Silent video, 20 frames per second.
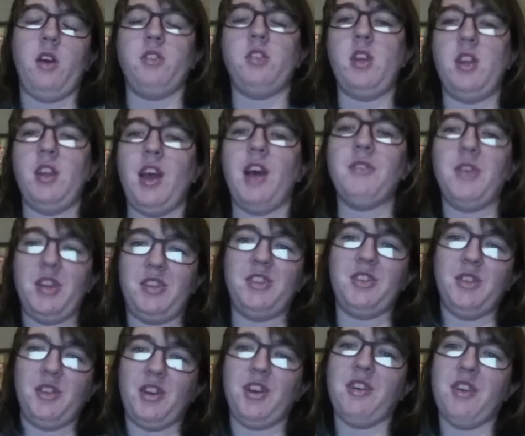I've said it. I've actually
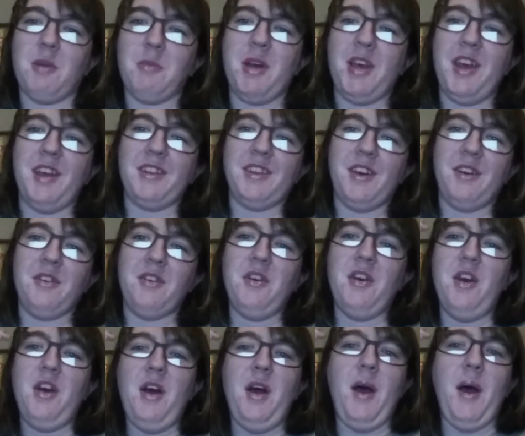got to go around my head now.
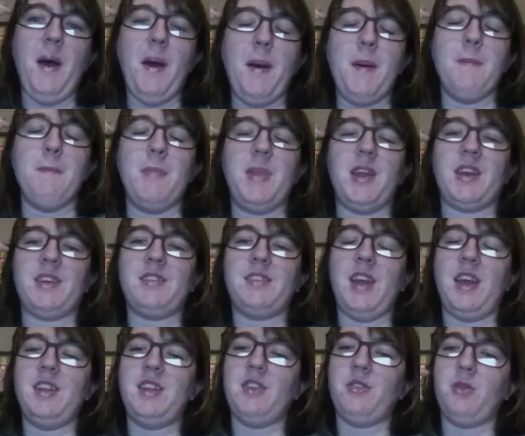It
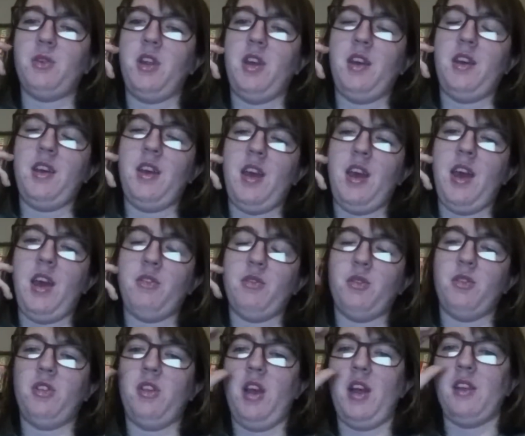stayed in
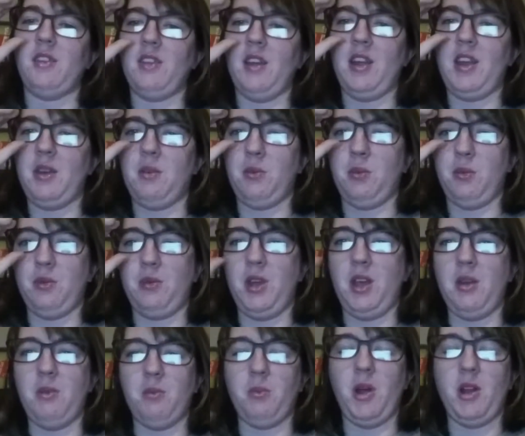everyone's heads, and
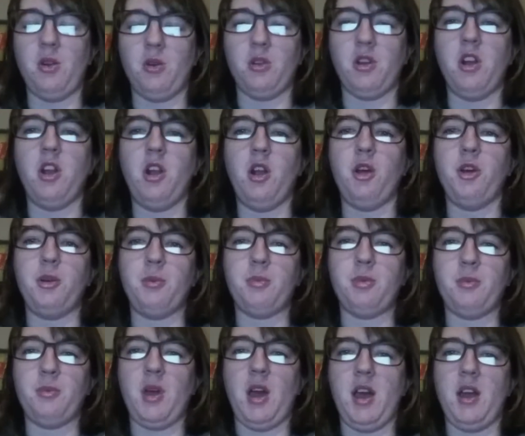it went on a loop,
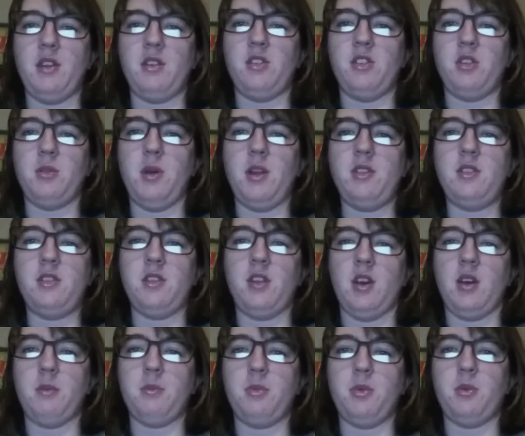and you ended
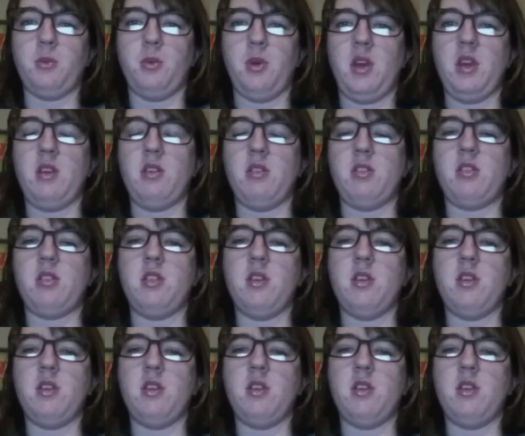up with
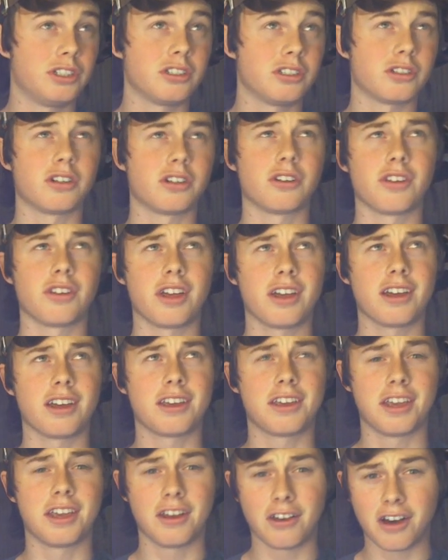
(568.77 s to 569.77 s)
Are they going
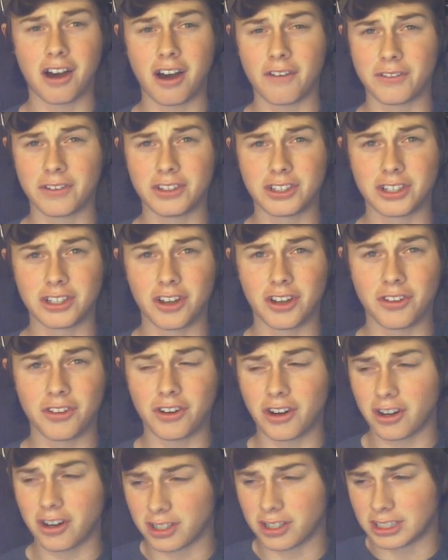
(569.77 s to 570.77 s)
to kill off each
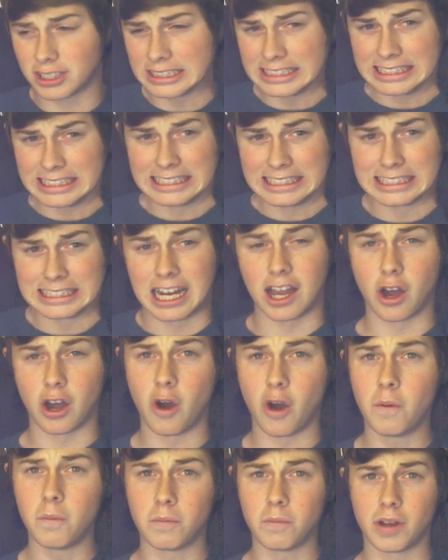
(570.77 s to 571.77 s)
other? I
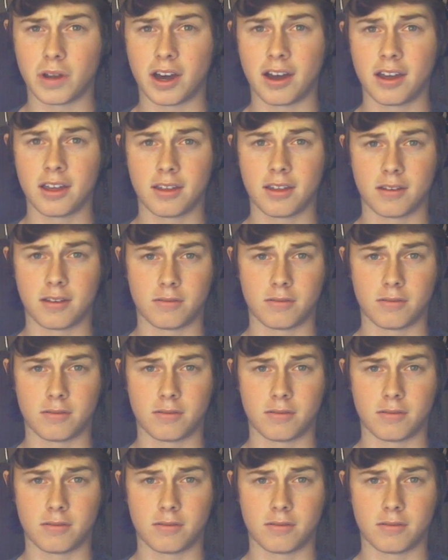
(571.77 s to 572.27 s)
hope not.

▶ _Task instructions_: The entire listing above, minus its pictures, should be copied out exactly.

▶ _Written answer_:
Silent video, 20 frames per second.
I've said it. I've actually
got to go around my head now.
It
stayed in
everyone's heads, and
it went on a loop,
and you ended
up with
(568.77 s to 569.77 s)
Are they going
(569.77 s to 570.77 s)
to kill off each
(570.77 s to 571.77 s)
other? I
(571.77 s to 572.27 s)
hope not.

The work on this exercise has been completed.